By Rachel Gelman, Hazon Summer Food Intern

Industrial farm workers have been notoriously mistreated by large agricultural companies for years. Three out of every five industrial farm workers have incomes below the poverty level, and many are undocumented immigrants who are convinced that they do not have the same employment rights as citizens and thus are more susceptible to mistreatment. There are, in fact, laws in place that protect these immigrants and stipulate that they must receive the same treatment as workers who are American citizens, but these laws are consistently violated. Factory farms that produce meat are infamous for mistreating their workers and forcing them to work in extremely hazardous and harmful conditions. However, there are also some industrial crop farms that treat their workers just as poorly.
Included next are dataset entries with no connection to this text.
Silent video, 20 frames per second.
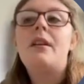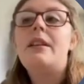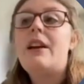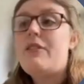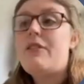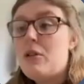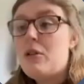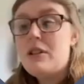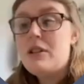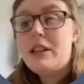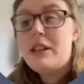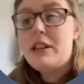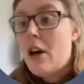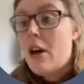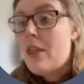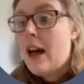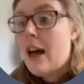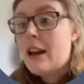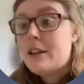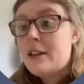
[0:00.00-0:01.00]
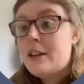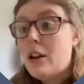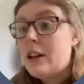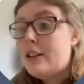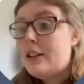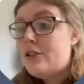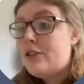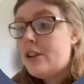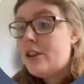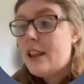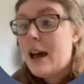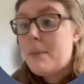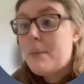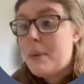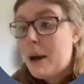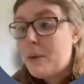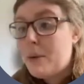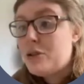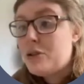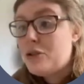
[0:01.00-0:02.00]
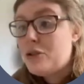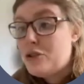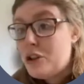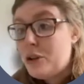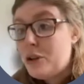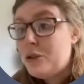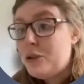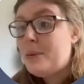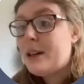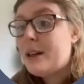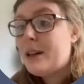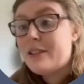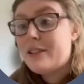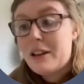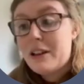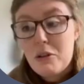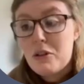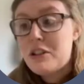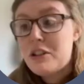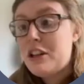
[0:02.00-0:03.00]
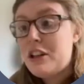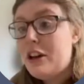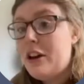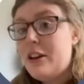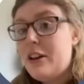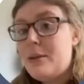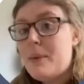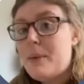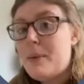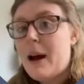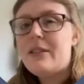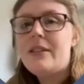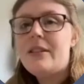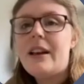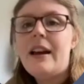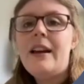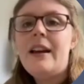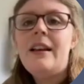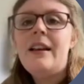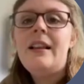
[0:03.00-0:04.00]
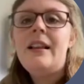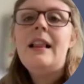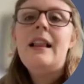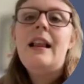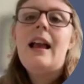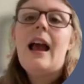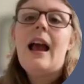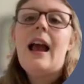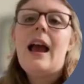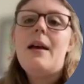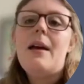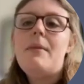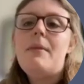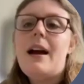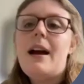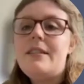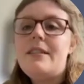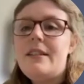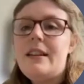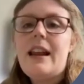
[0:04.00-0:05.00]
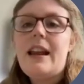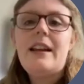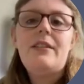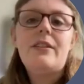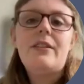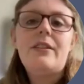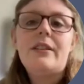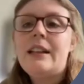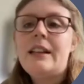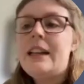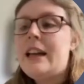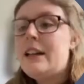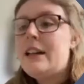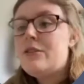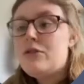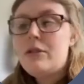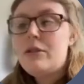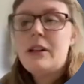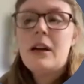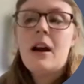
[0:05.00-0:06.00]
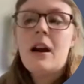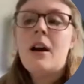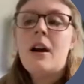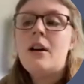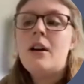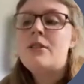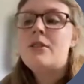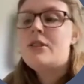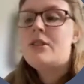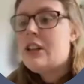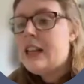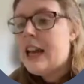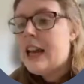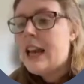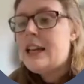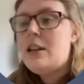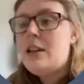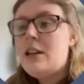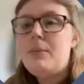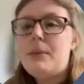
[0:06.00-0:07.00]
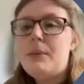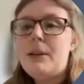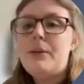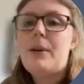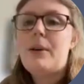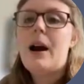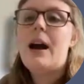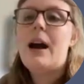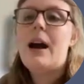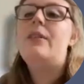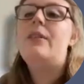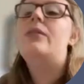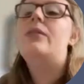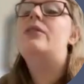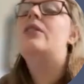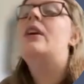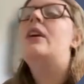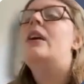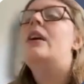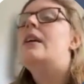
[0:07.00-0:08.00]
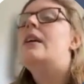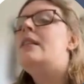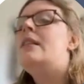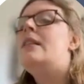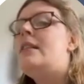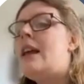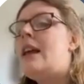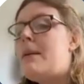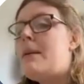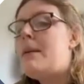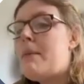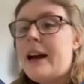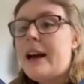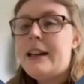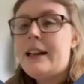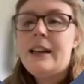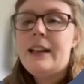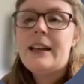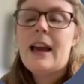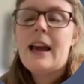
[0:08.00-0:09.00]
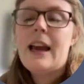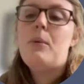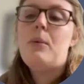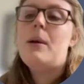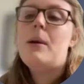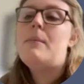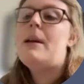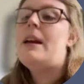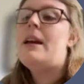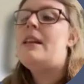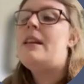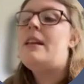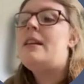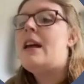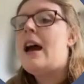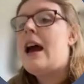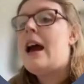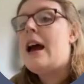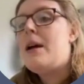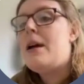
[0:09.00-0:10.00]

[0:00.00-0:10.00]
they've already got that knowledge and that power to choose because they've already heard about it. Antenatal clinic, triage, DAU midwives, they might get women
Giumarra Vineyards is an example of an industrial crop farm where workers have been repeatedly mistreated. Giumarra Vineyards, also known as Nature’s Partner, is a farm that produces nearly ten percent of all table grapes in America. As the largest table grape grower in America, they employ almost 2,500 workers, many of whom have dealt with consistent mistreatment from the company. The workers are paid extremely low wages and are often forced to work long hours in extreme heat with little or no access to water or shade. In one testimonial, a worker explained that she was afraid to ask for water because her supervisor had sent workers home without a full day’s pay when they asked for a water break. The company also sets very high quotas for picking and packing the grapes that the workers must meet in order to keep their jobs. These quotas are not adjusted, even in extreme heat or in the event of crop failure. Some workers even described how the foreman had made them race against their co-workers in order to avoid getting suspended, and some described being forced to continue working while the fields were being fumigated. So far two workers have died of heat exhaustion, but Giumarra still refuses to change their unlawful handling of their employees. There is a class action lawsuit that is currently being filed against Giumarra for this mistreatment, and the federal government is suing Guimarra through the Equal Opportunities commission for the alleged sexual harassment of a 17-year old employee. The United Farm Workers of America recently started a campaign to fight against this mistreatment. To learn more about Giumarra, read the farm worker’s testimonials, and sign the Giumarra/Nature’s Partner Pledge to demand better treatment of the Giumarra farm workers, visit the United Farm Workers website at

By participating in the Hazon CSA program, you can help to eliminate some of this mistreatment. Hopefully the example of Giumarra will encourage you to get to know the CSA farmers and farm workers who bring your food from the field to your pick-up site. Supporting these farms instead of the ones that treat their farmers poorly can make a huge difference.